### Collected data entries
==================================================

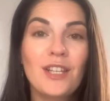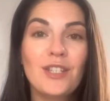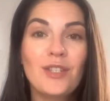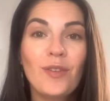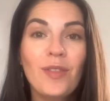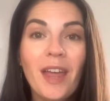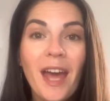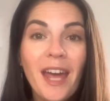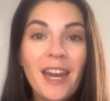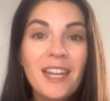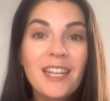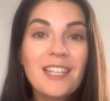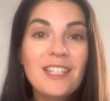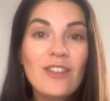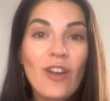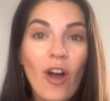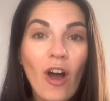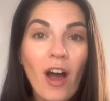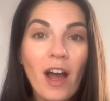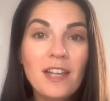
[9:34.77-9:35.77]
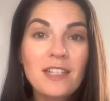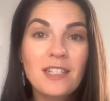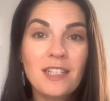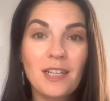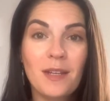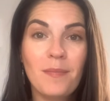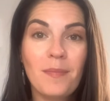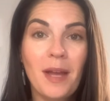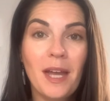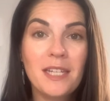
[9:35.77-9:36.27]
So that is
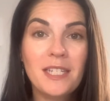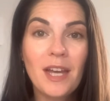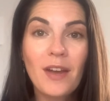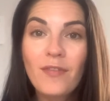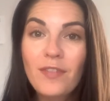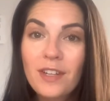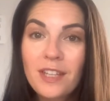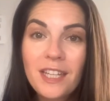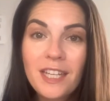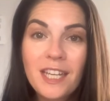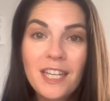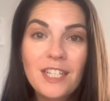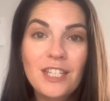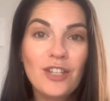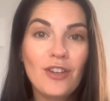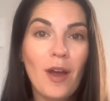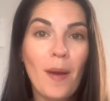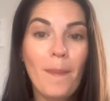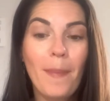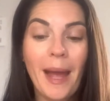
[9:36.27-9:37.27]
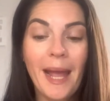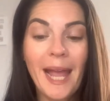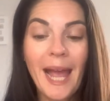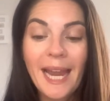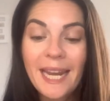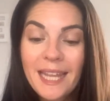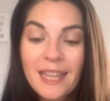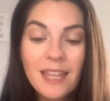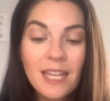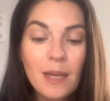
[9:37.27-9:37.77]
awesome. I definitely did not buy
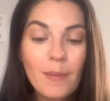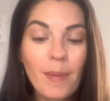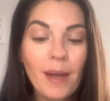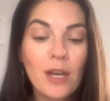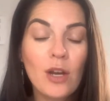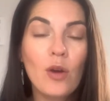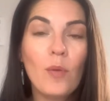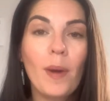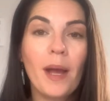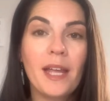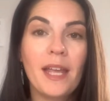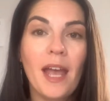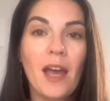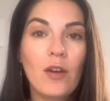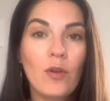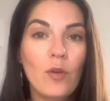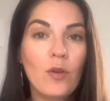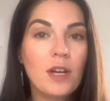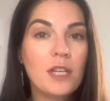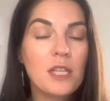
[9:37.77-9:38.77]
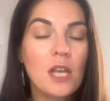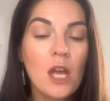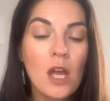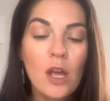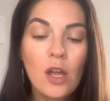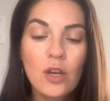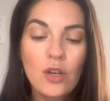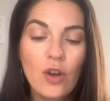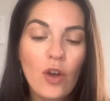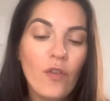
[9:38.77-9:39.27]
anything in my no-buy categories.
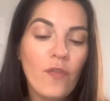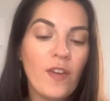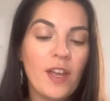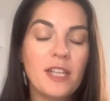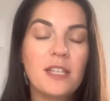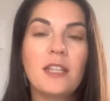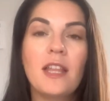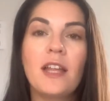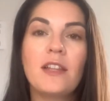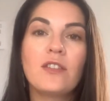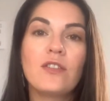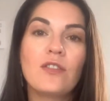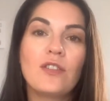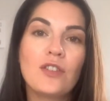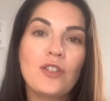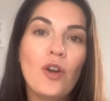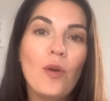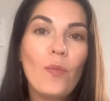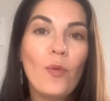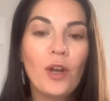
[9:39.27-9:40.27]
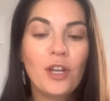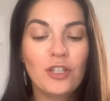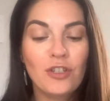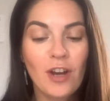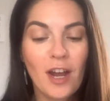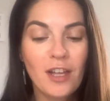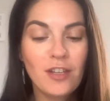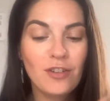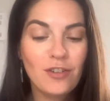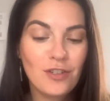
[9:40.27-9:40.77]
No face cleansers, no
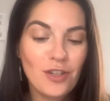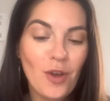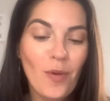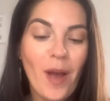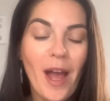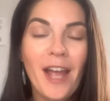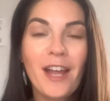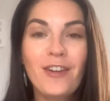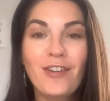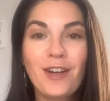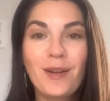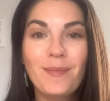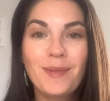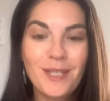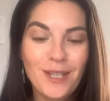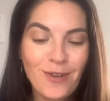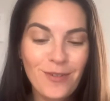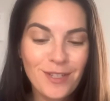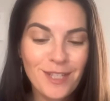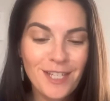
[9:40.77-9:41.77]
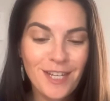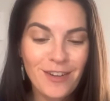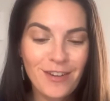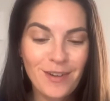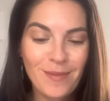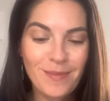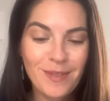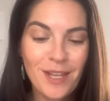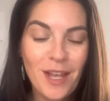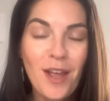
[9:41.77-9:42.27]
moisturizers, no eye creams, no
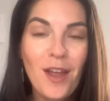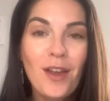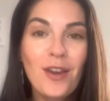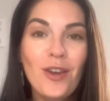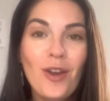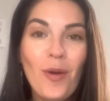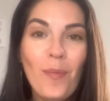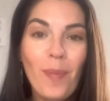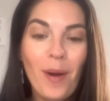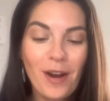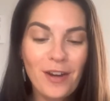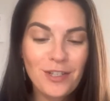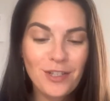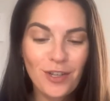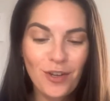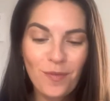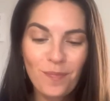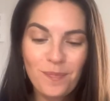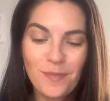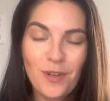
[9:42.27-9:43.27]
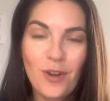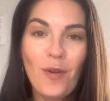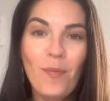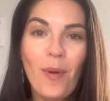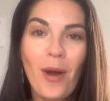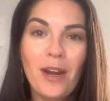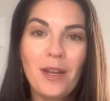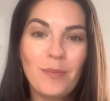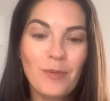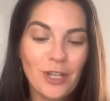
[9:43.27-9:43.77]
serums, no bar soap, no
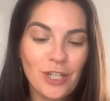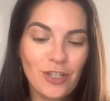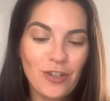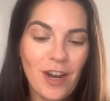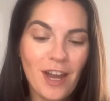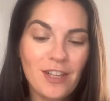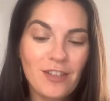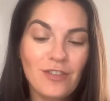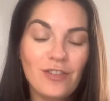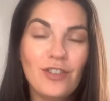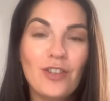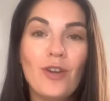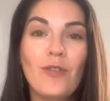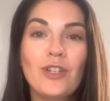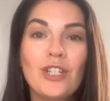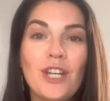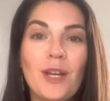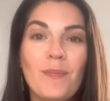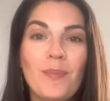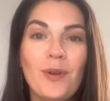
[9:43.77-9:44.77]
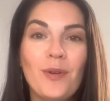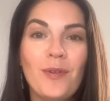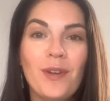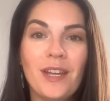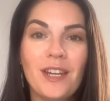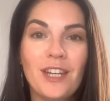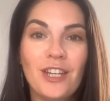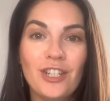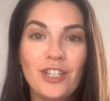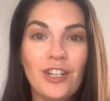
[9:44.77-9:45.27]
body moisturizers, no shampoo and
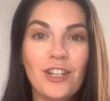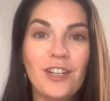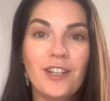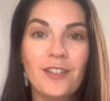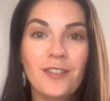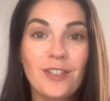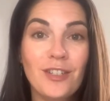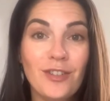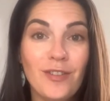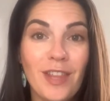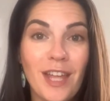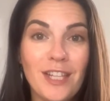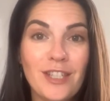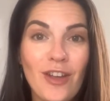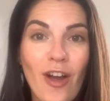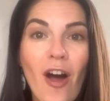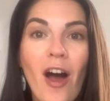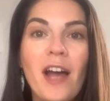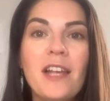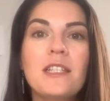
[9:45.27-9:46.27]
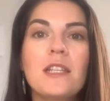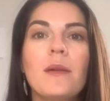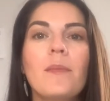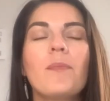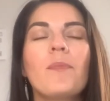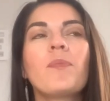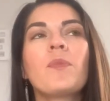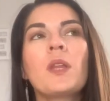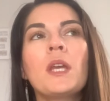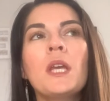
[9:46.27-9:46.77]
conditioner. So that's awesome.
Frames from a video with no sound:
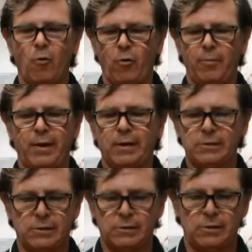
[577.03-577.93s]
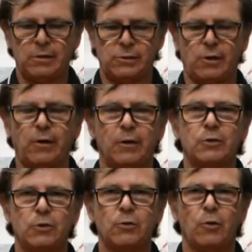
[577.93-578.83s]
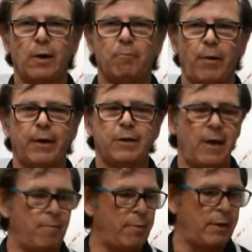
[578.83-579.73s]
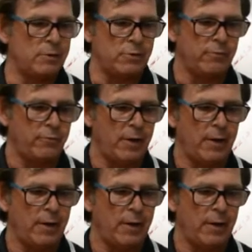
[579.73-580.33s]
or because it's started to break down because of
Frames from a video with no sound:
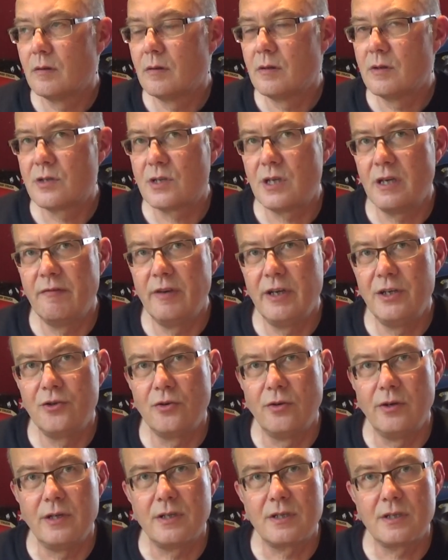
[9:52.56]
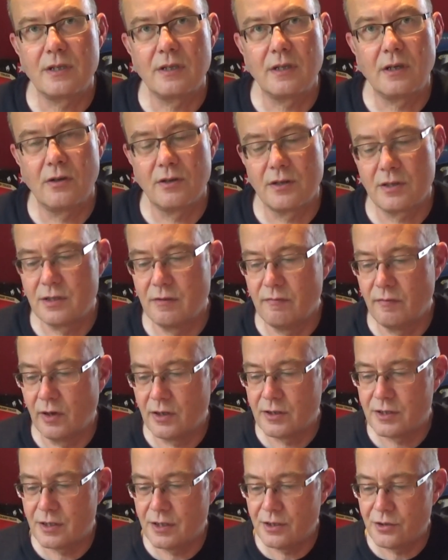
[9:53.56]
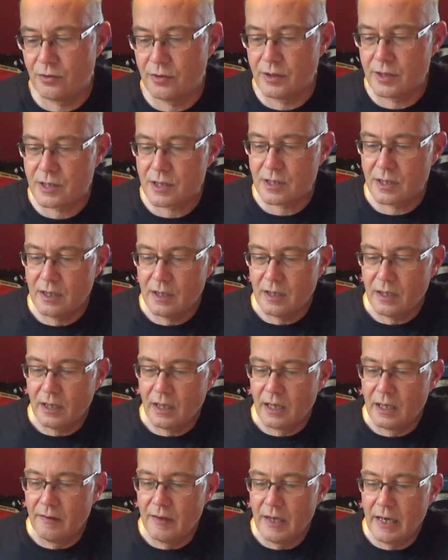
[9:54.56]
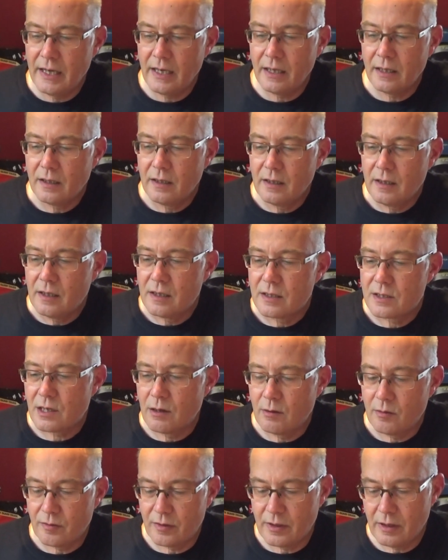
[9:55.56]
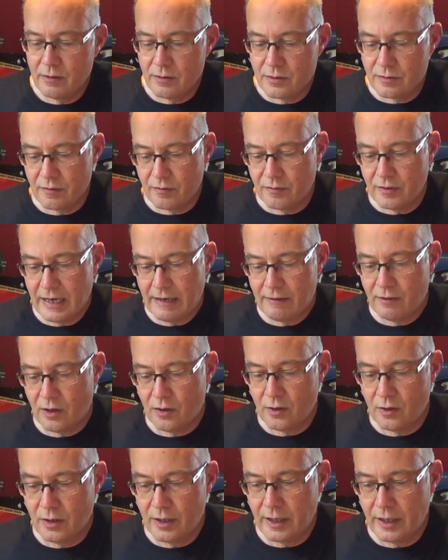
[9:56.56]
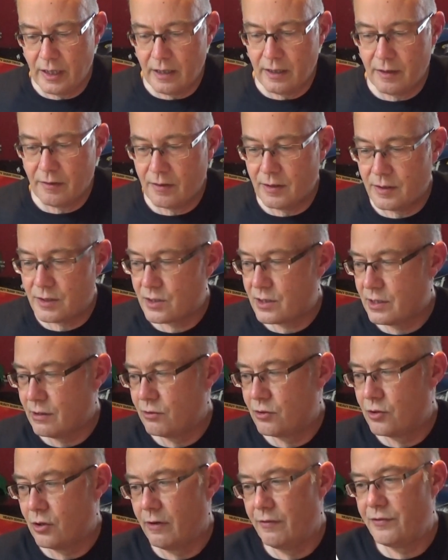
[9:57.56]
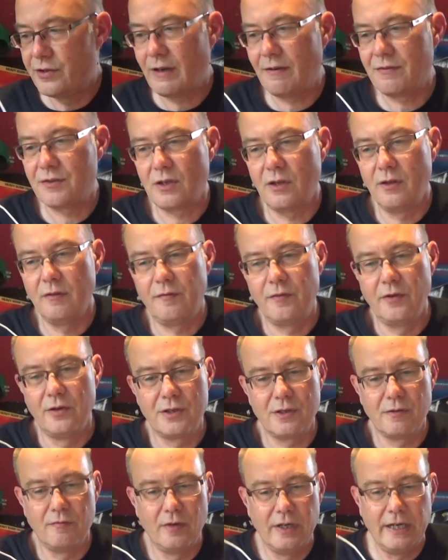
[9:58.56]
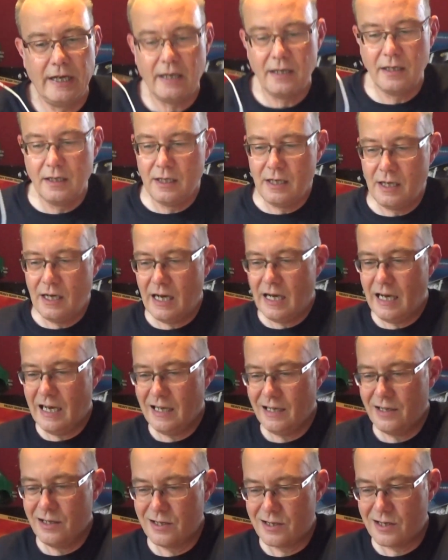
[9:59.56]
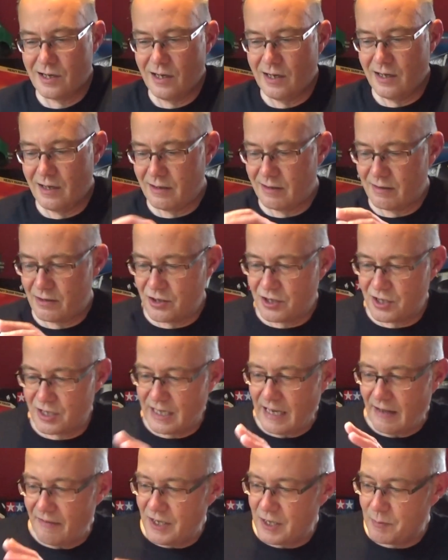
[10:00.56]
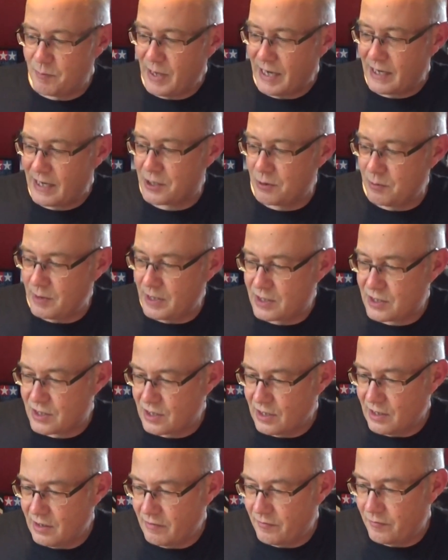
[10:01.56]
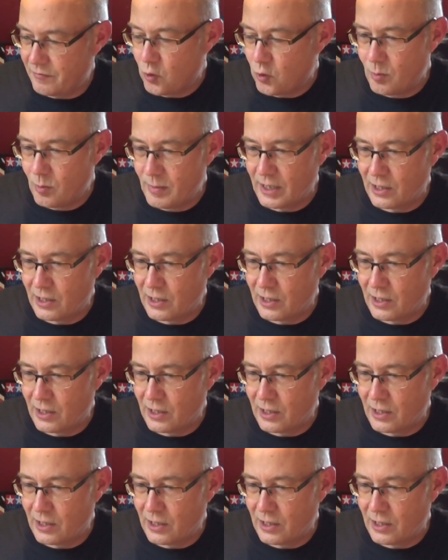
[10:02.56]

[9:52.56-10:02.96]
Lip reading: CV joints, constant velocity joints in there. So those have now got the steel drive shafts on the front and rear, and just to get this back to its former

==================================================

### WORK ORDER
Using the records above, return verbatim only the part that opens with the line containing "[9:37.77-9:38.77]" and closes with the line containing "[9:52.56-10:02.96]"; pictures stay out.

### SOLUTION TO THIS TASK
[9:37.77-9:38.77]
[9:38.77-9:39.27]
anything in my no-buy categories.
[9:39.27-9:40.27]
[9:40.27-9:40.77]
No face cleansers, no
[9:40.77-9:41.77]
[9:41.77-9:42.27]
moisturizers, no eye creams, no
[9:42.27-9:43.27]
[9:43.27-9:43.77]
serums, no bar soap, no
[9:43.77-9:44.77]
[9:44.77-9:45.27]
body moisturizers, no shampoo and
[9:45.27-9:46.27]
[9:46.27-9:46.77]
conditioner. So that's awesome.
Frames from a video with no sound:
[577.03-577.93s]
[577.93-578.83s]
[578.83-579.73s]
[579.73-580.33s]
or because it's started to break down because of
Frames from a video with no sound:
[9:52.56]
[9:53.56]
[9:54.56]
[9:55.56]
[9:56.56]
[9:57.56]
[9:58.56]
[9:59.56]
[10:00.56]
[10:01.56]
[10:02.56]

[9:52.56-10:02.96]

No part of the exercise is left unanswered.